Now, I’m not saying we don’t care that Renfrew finally graduated summa cum laude, speaks ten languages, and was voted Best Bowler of his graduating class. We salute accomplishments.

We are also not saying that we don’t care that the dog died, the car is making sounds as though it is going to do the same, the rent is due and there’s no money. We care.

My point is this, if we have not heard from these same people all year long, while events were occurring, why are we expected to be thrilled to share every ache, pain, and trip to the dentist, or glorious trip to Austria at the end of the year? Seems that there should be more of a point of connection during the year, so that we would not have to have our Christmas holiday cluttered up with all of these concerns. We care, but could we do so at another time? Do we really know WHO is sending this Christmas greeting?
Never mind -that’s just another one of my stupid rhetorical questions.

By the way, we’ve written our own Christmas letter this year. I hope it is interesting to those who see it. We might even post it online, when the holiday is more close at hand. We had to write it, in self-defense!

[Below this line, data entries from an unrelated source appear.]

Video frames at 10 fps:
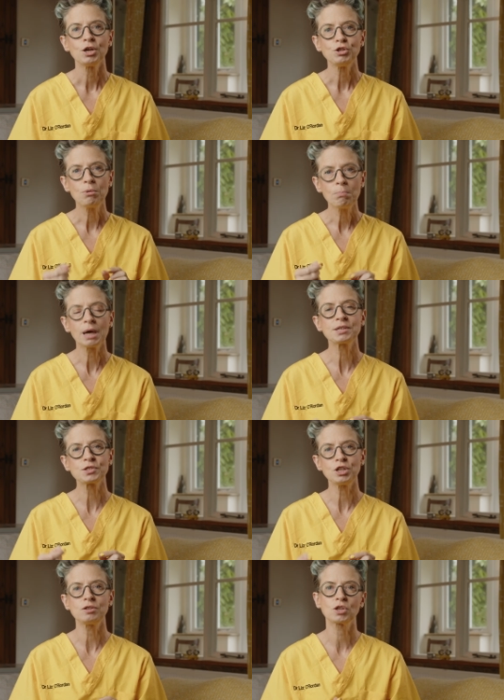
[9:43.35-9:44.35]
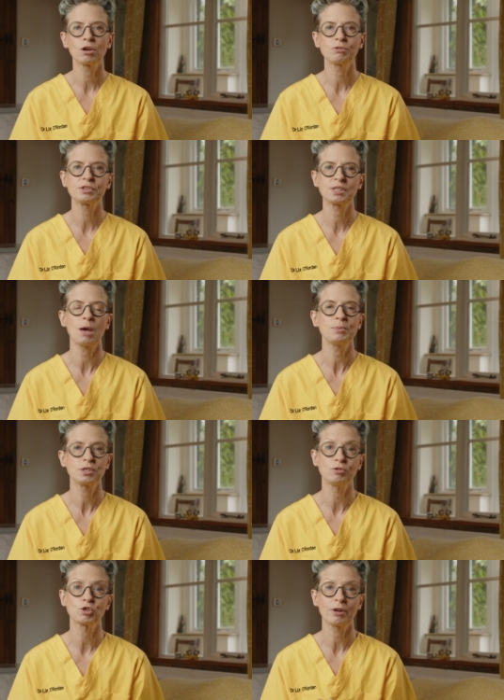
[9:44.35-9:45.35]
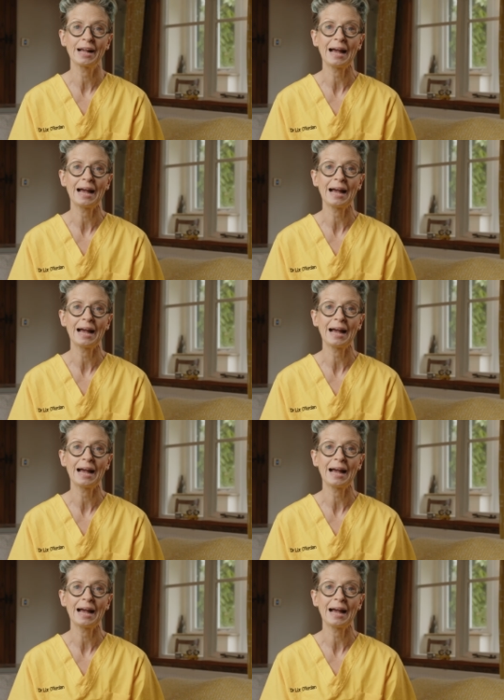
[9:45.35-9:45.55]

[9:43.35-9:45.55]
You must use contraception during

For the most part, Christmas cards do a good job of sharing the good will of the season with your fellow man. Just sign your name, put a stamp on the envelope and mail it. You’ll be doing countless people a big favor if you don’t provide an update about the bunion treatment that worked, or how your fingers got broken, in a fall, and you can no longer use them to lift potato chips to mouth.

Disclaimer: This announcement is not directed toward any particular person and the writer is wholly responsible for its content.

Aw, go on. Write a great Christmas letter this year, but please, make it comical, and folks, please send me a copy.